Here is the link to the orginal article from Yahoo that I read last week. It also lists the 10 cities that spoil their kids the least.
http://shine.yahoo.com/parenting/cities-where-kids-most-spoiled-201700290.html
I live in the Dallas/Fort Worth metroplex. Formerly Dallas, currently Fort Worth and I have to say that I would agree with the article. I am even guilty of it myself. Not over the top, my kids need $200 tennis shoes every month or the lastest and great electronics that come out every 3 months, but I have been known to indulge in 'unnecessaries' because they have asked for them.
Quoting Cafe MichelleP:I live in the Dallas/Fort Worth metroplex. Formerly Dallas, currently Fort Worth and I have to say that I would agree with the article. I am even guilty of it myself. Not over the top, my kids need $200 tennis shoes every month or the lastest and great electronics that come out every 3 months, but I have been known to indulge in 'unnecessaries' because they have asked for them.
My kids sure don't get everything they want/ask for.
If they are spoiled, it's more in that they have very few chores compared to a lot of other kids.
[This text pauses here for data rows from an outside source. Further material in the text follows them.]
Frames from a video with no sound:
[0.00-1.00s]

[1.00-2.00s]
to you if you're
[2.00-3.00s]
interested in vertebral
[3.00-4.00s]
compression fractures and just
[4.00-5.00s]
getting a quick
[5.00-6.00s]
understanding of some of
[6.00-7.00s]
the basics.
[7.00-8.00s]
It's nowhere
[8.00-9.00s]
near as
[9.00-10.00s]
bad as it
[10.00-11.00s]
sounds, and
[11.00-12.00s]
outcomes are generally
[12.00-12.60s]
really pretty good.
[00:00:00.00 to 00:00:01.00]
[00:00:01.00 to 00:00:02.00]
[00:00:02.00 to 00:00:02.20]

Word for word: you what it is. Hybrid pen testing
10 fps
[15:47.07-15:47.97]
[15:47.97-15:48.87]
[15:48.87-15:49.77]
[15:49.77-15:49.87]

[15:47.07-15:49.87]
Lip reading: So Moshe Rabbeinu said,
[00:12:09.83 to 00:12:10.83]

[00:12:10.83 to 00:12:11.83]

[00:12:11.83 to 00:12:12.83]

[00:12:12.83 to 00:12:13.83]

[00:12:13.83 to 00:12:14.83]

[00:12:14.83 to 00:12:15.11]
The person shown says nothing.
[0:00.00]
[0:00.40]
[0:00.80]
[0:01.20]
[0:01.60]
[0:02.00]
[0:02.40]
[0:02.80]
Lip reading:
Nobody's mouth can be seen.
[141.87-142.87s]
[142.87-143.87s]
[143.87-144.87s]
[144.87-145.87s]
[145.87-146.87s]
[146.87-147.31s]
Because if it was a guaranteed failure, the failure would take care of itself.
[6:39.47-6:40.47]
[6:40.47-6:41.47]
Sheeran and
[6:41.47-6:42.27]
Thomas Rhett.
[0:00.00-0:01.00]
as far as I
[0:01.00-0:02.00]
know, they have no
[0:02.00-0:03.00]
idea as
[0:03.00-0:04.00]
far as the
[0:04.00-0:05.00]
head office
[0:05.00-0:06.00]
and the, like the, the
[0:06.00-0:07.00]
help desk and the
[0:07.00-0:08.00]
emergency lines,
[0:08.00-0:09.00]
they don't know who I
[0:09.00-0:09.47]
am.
I dont think how much a child gets is determanent on how spoiled they are, rather their attitude about it and if they get everything they want. But anyway, my kids are far from spoiled. They dont have so many toys that they dont even know how many they have or what half their toys are, we dont buy toys unless its Christmas or their birthday, sometimes they will get the occassional little toy as a treat, but thats it and they dont care, they truely appreciate every toy they get. We havn't guarded them from how some people live, they know that some children dont have any toys at all or have the needs that they need to survive, like food and clothing and a place to sleep, so they really do appreciate it when they get a gift, no matter how small. You could give my son a box to play with and you would be his new best friend. We buy based on needs and purpose, if they say that they want or need something, we ask them why and if they have a good reason, like its a toy dinosaur and they really like it and they dont have anything else like it, then we say okay, put it on the Christmas list, but if they say that they "need" a new pair of shoes when they have perfectly good ones because everyone else has them, we tell them too bad, they have good shoes, they dont "need" another pair. They also know that no amount of whining will change our minds, in fact it will make their chances even less of getting them. They need to ask nicely, if they whine, doesn't matter what it is, they aren't getting it. My kids are very well behaved, very smart, and very loved, but they understand that that doesn't entitle them to everything they want. If theres something that they truely want and they dont want to wait, they work for it by doing jobs around the neighborhood.